August 23, 2005
A new program aimed at helping children with special medical conditions has made its way to Greene County. For some, it could mean the difference between life and death.
Emergencies are hard enough to deal with, but when there is a child involved with an unknown special need, it could make things even more complicated.
"It's very important that the emergency responders be aware of a child with a special healthcare need," said EMS outreach coordinator, Vertie Wade.
To help, the Blue Ridge Care Connection for Children has teamed up with the Greene County Sheriff's Office for the EMS Outreach Program.
It's the first of its kind in our area.
"I think it's a great idea," said Greene County 911 operations manager, Jason Tooley. "A lot of times people with disabilities, medical situations kind of get overlooked, and we don't want anyone singled out in Greene. We want to provide 110 percent service to every citizen."
County residents simply fill out a form documenting any special conditions their children may have, such as asthma or seizures, along with any devices being used. The information is then given to the sheriff's office and kept on file so EMS officers and responders can develop an emergency plan.
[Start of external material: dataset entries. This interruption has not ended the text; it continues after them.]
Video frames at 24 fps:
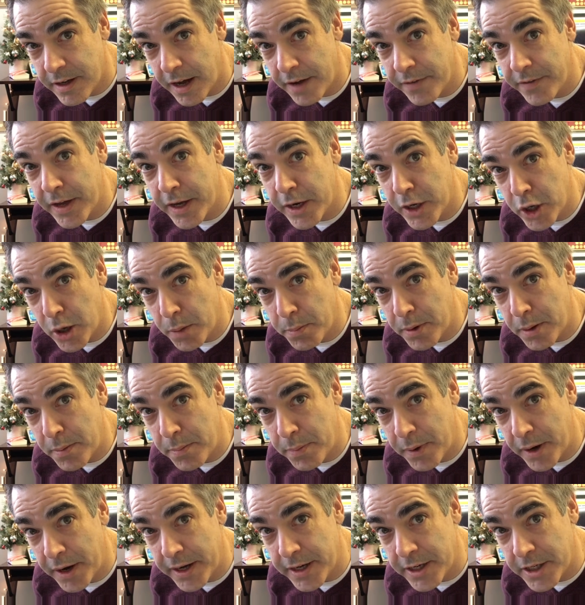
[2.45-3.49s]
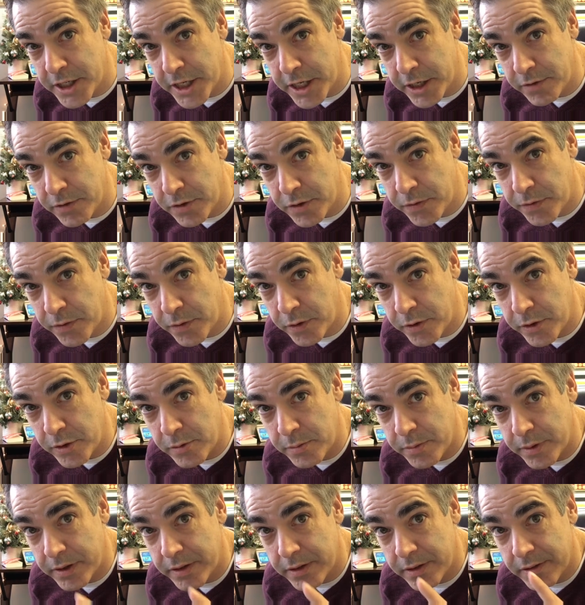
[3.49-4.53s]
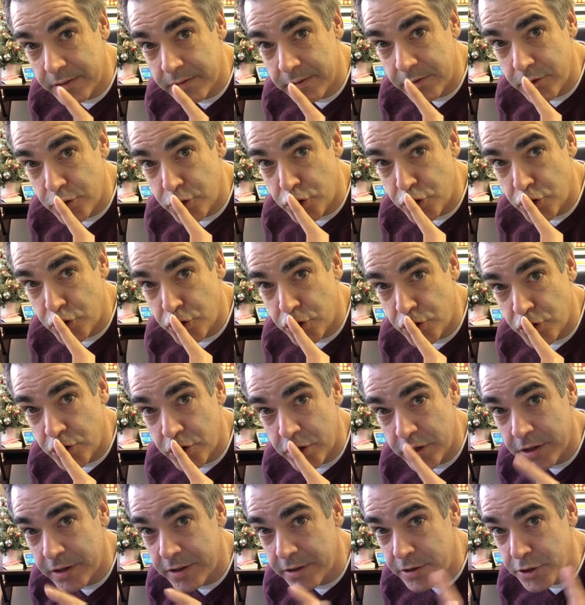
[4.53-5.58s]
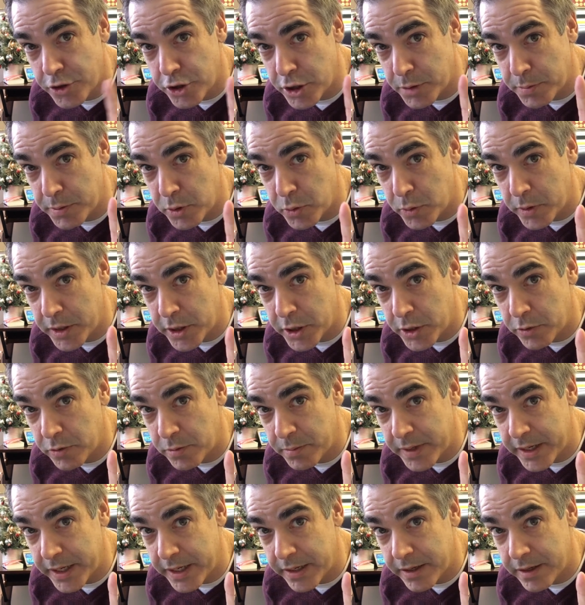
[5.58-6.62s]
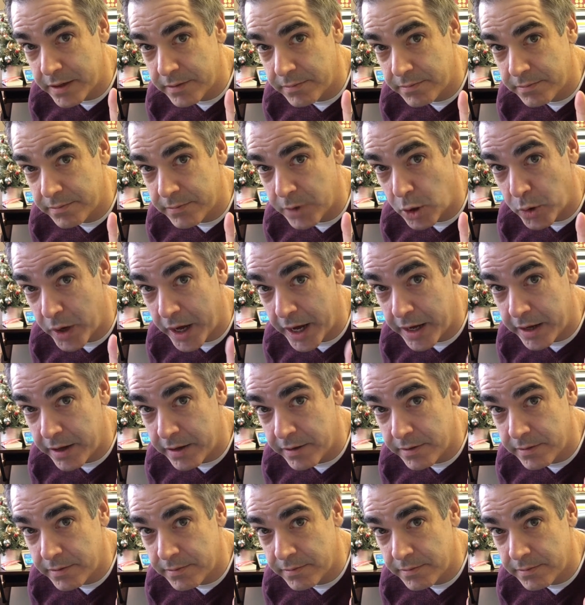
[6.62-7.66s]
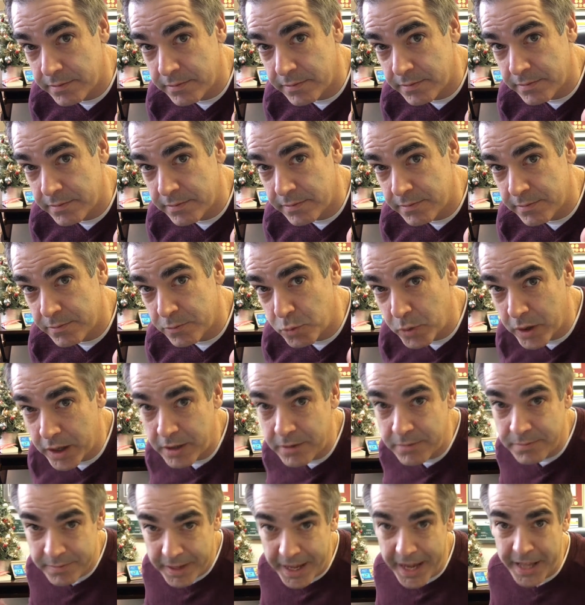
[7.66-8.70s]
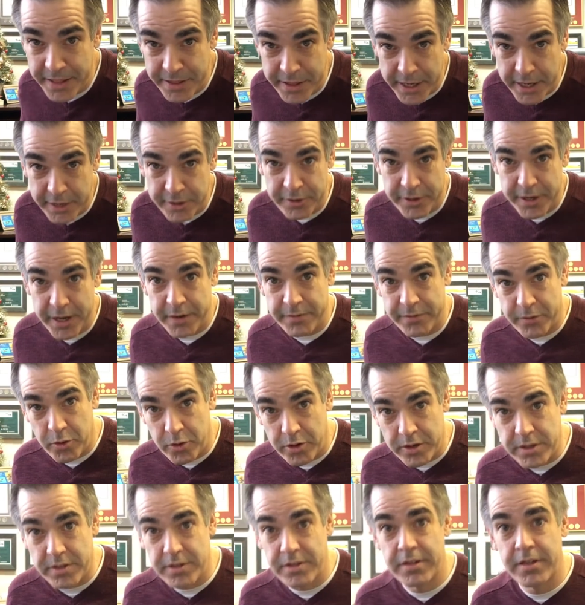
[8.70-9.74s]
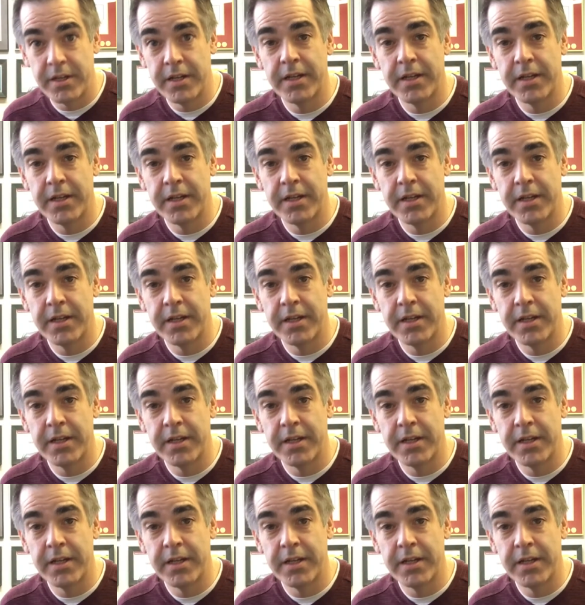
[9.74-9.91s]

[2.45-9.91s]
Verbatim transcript: I've got a couple of buying secrets for you, but shh, just between you and me, okay? Well, and the internet, of course.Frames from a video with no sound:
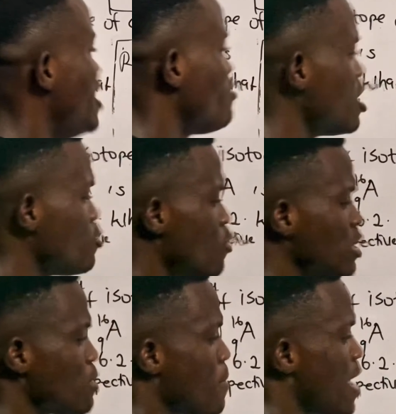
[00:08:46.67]
The going to
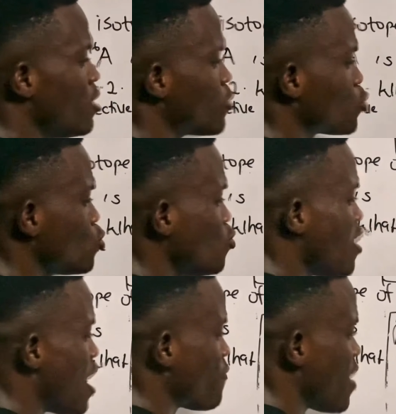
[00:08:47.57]
was minus 2
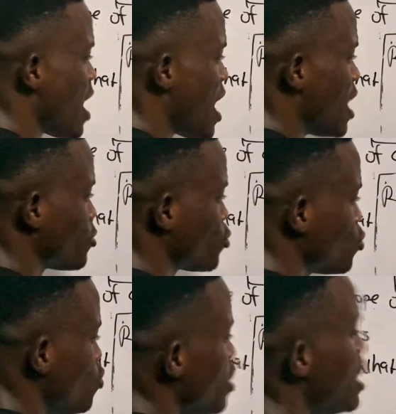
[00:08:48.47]
alpha
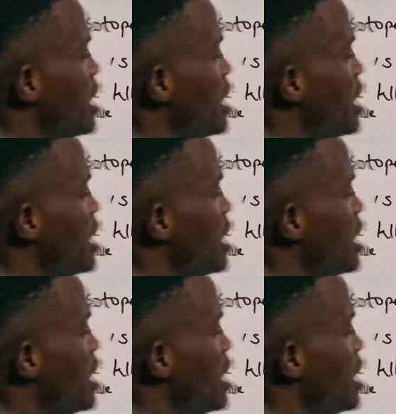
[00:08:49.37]
2.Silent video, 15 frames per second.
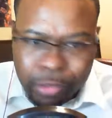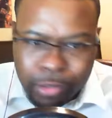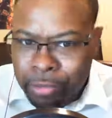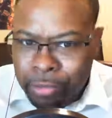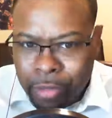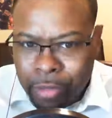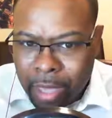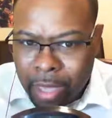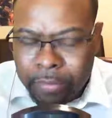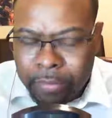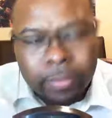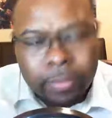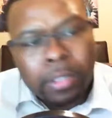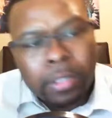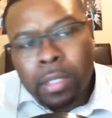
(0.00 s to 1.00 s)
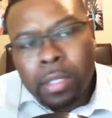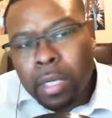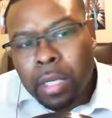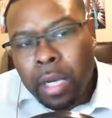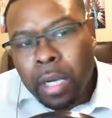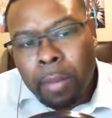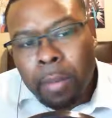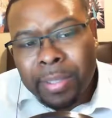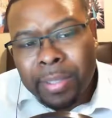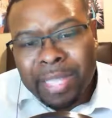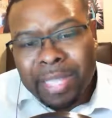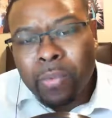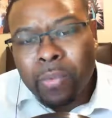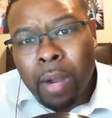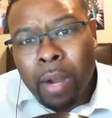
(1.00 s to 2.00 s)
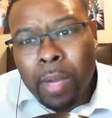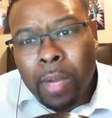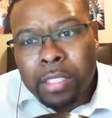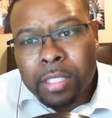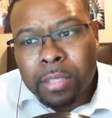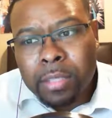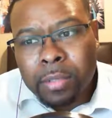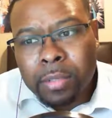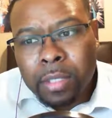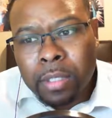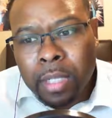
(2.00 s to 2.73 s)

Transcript: You can do that. But that's where I watch it.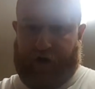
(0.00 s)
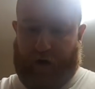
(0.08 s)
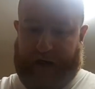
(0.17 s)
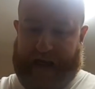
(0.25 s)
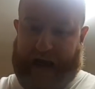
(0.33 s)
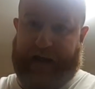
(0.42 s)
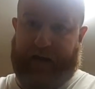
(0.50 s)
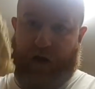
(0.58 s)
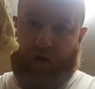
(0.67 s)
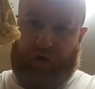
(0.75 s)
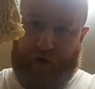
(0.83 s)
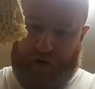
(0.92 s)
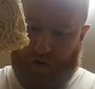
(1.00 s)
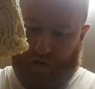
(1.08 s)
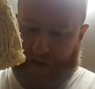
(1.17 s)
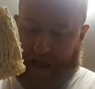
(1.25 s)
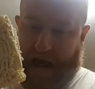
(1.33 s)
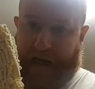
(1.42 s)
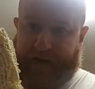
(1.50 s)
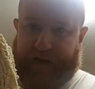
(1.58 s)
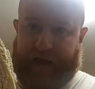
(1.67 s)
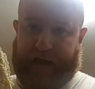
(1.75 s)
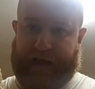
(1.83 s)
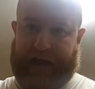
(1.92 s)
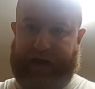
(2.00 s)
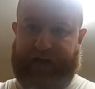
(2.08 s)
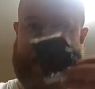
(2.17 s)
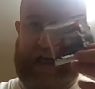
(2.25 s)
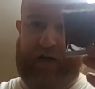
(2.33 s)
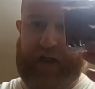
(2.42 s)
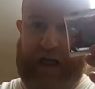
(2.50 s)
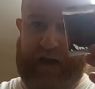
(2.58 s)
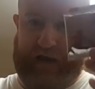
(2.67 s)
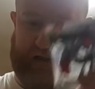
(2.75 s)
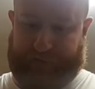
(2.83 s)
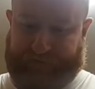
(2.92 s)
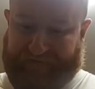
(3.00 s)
So, you get your little noodles, guys, and then you get your sachet.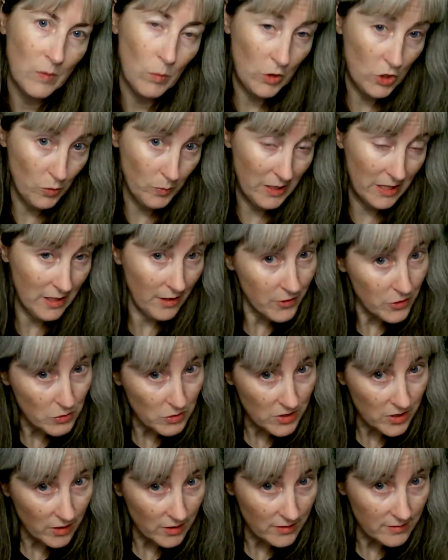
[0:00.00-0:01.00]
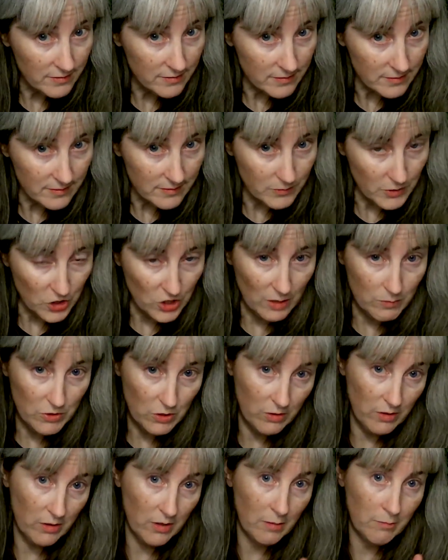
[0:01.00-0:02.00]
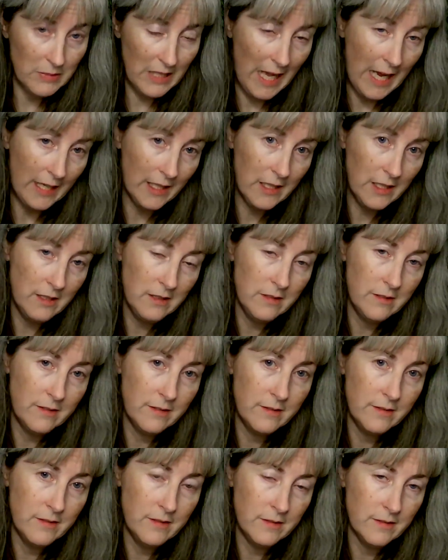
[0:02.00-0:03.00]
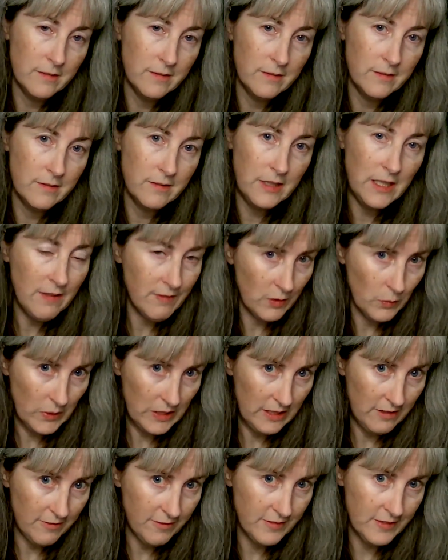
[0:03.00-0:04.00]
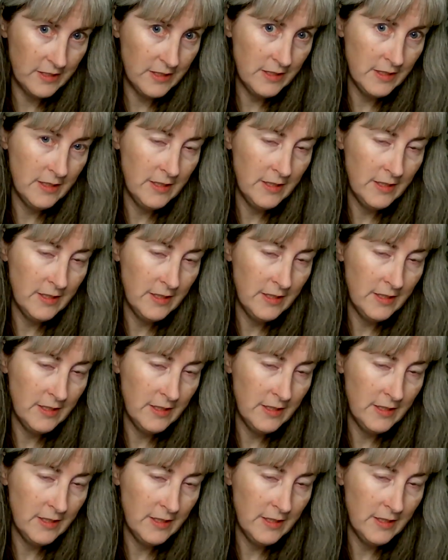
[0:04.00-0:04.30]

which will be another new start, which I'm doing on black even weave.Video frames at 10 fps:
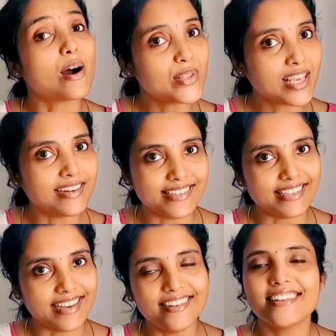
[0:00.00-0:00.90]
they are
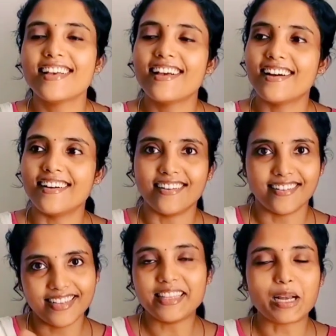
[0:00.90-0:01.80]
designed
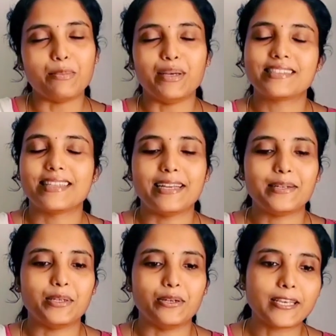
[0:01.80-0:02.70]
in the coming slide.
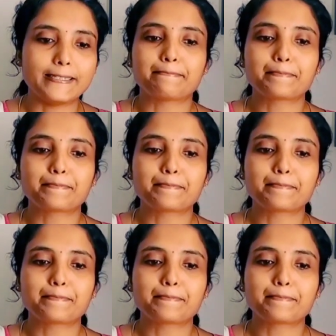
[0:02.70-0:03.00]
Okay.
"It will give the dispatchers as well as the emergency responders in Greene County a heads up as to what they're going to, what type of call they're going to," said Tooley.
Brochures are now making their way around the county and several applications have already been collected. Wade also adds that the program is not only limited to children.
"We also have young adults and also if there is elderly that would like to give us that information, we'll be more than happy to pass it along also," she said.
Officials hope it will be a success in Greene and eventually spread to surrounding counties, perhaps making life a bit easier for those with disabilities.